Anemia of chronic disease can also be present even when tissues have excessive levels of iron. Tissue iron is different from functional iron in hemoglobin. Persons with hereditary hemochromatosis can have excessively high tissue iron but develop anemia because of iron damage to the kidney, anterior pituitary, or bone marrow. The damaged kidney produces less erythropoietin, a hormone vital to red blood cell production (erythropoiesis). An inflamed or damaged anterior pituitary can result in hypothyroidism, which causes diminished erythropoiesis and mild anemia. The bone marrow is the site of red blood cell formation.

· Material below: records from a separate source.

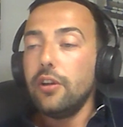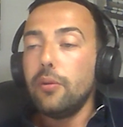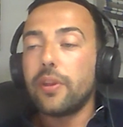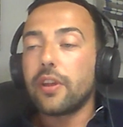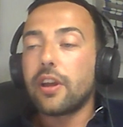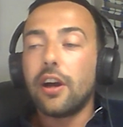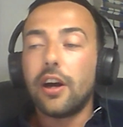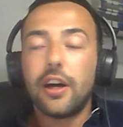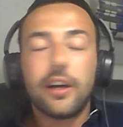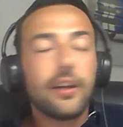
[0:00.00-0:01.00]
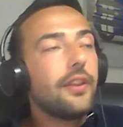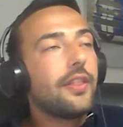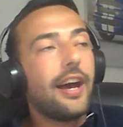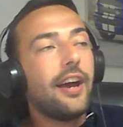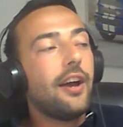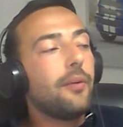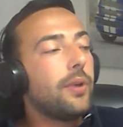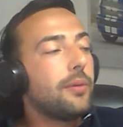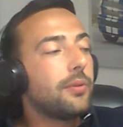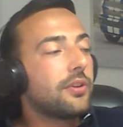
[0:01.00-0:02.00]
with a car that
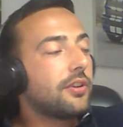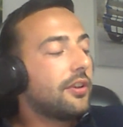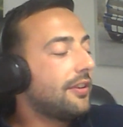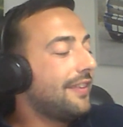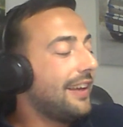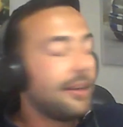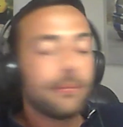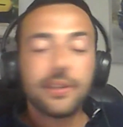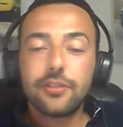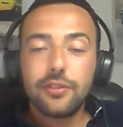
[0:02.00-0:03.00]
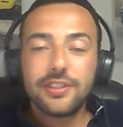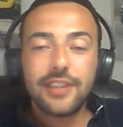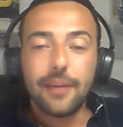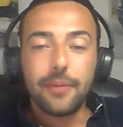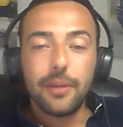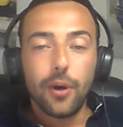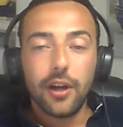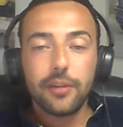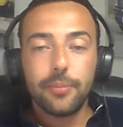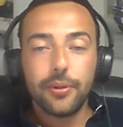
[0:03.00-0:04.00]
we would deem as
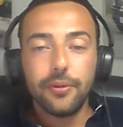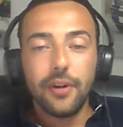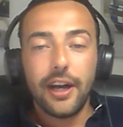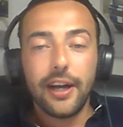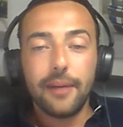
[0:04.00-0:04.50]
semi-workable,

Differentiating between anemia of chronic disease and iron-deficiency anemia
Patients with anemia of chronic disease do not generally have hemoglobin values below 9.5 g/dL, although levels can go much lower. Iron-deficiency anemia is often suspected in patients with anemia of chronic disease because the two conditions have many similarities. In both conditions, the serum iron level is low. Small or microcytic cells can be present in either disorder, though this type of cell is more indicative of true iron deficiency. Transferrin, a protein that transports iron, is elevated in iron-deficiency anemia, indicating that the body needs more iron. The total iron-binding capacity (TIBC), an indirect measurement of transferrin, is low in anemia of chronic disease because there is ample iron, but it is not easily available. TIBC tends to be increased when iron stores are diminished and decreased when they are elevated. In iron-deficiency anemia, the TIBC is higher than 400–450 mcg/dL because stores are low. In anemia of chronic disease, the TIBC is usually below normal because the iron stores are elevated.

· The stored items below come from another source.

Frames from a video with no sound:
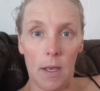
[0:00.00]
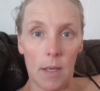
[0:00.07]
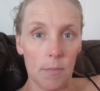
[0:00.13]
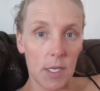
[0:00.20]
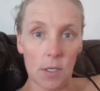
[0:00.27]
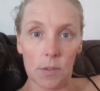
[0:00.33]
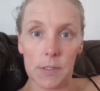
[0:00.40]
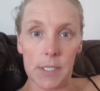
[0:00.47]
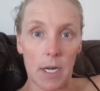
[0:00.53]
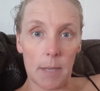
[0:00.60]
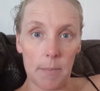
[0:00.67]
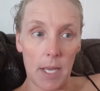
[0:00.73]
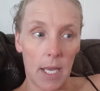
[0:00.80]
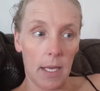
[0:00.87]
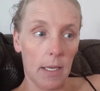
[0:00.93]
meals that I
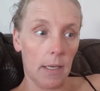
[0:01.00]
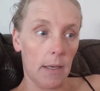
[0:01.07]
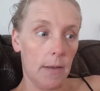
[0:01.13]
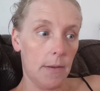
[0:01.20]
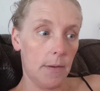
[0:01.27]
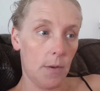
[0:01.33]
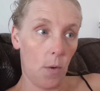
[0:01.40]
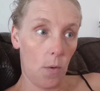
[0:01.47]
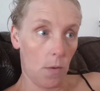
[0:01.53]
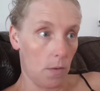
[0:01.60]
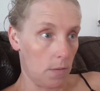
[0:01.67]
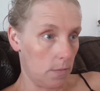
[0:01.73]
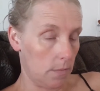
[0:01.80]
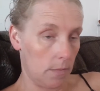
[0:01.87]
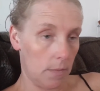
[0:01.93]
make,
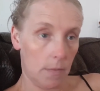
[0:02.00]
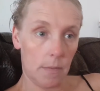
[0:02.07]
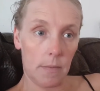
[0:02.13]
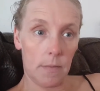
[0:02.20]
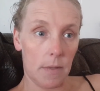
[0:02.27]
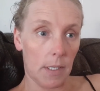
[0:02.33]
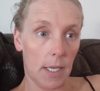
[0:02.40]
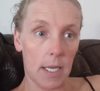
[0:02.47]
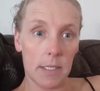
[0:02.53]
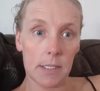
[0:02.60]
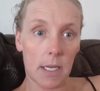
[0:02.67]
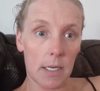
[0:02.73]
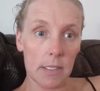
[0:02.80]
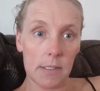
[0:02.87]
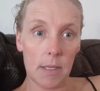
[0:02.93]
or the kids
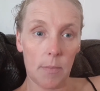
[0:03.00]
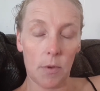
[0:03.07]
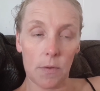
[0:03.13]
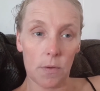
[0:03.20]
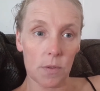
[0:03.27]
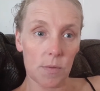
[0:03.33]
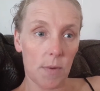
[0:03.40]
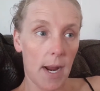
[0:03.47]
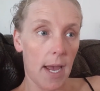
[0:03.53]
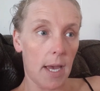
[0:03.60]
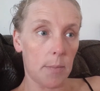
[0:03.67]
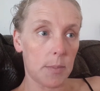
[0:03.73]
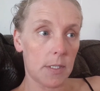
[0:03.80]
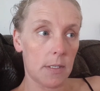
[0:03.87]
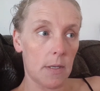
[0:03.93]
can assemble those
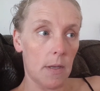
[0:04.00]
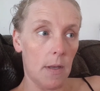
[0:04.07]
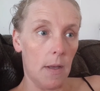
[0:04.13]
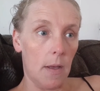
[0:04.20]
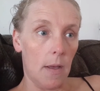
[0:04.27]
wraps.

In nearly two-thirds of the patients, the serum ferritin is one test that can be used to distinguish between anemia of chronic disease and iron-deficiency anemia. Ferritin is an acute-phase reactant, which means that it can be elevated in the presence of inflammation and this factor must be taken into consideration when examining the findings. Serum ferritin can be raised to normal levels even in the presence of iron deficiency. For this reason, difficulties arise in distinguishing iron deficiency in a patient with inflammation or infection from the anemia of chronic disease. Tests for inflammation like CRP are not helpful in this case. For some cases in which both iron deficiency and anemia of chronic disease are possible, bone marrow aspiration with iron staining is the traditional means of determining that a person is iron deficient. However the serum transferrin receptor test can be used to help differentiate between iron-deficiency anemia and anemia of chronic disease. The serum transferrin receptor is much less affected by inflammation than serum ferritin; results will be high in iron-deficiency anemia and usually low to low-normal in anemia of chronic disease. The ratio of the serum transferrin receptor to the logarithm of the serum ferritin concentration is better able to distinguish anemia of chronic disease from iron deficiency than is either test alone.

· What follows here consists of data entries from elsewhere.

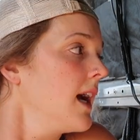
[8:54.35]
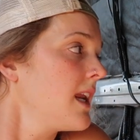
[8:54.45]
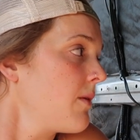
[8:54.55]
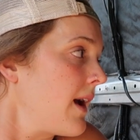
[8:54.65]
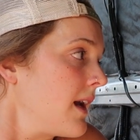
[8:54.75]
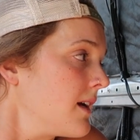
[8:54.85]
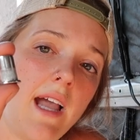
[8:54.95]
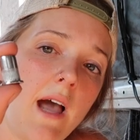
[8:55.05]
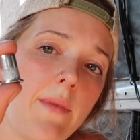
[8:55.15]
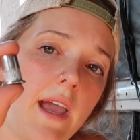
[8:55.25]
Anyway,
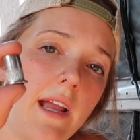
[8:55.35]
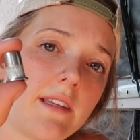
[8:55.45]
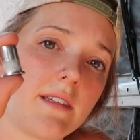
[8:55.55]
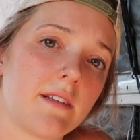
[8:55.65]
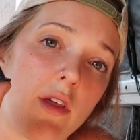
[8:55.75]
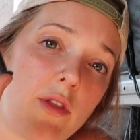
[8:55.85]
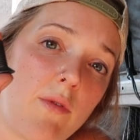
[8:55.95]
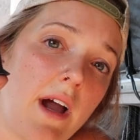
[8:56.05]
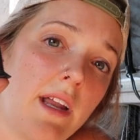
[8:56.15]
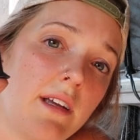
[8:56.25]
M8, the
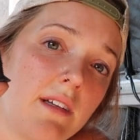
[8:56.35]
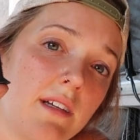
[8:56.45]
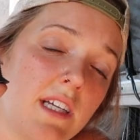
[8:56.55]
thread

The greatest risk for harm is mistaking anemia of chronic disease for iron-deficiency anemia and allowing the patient to take iron pills. This risk can be reduced or eliminated by differentiating between to the two iron disorders with serum ferritin test and by informing the patient about the differences in these two iron disorders.
There is no treatment for anemia of chronic disease except to address the underlying condition. Iron supplementation is inappropriate in these patients because the added iron can become free to nourish bacteria and cancer cells.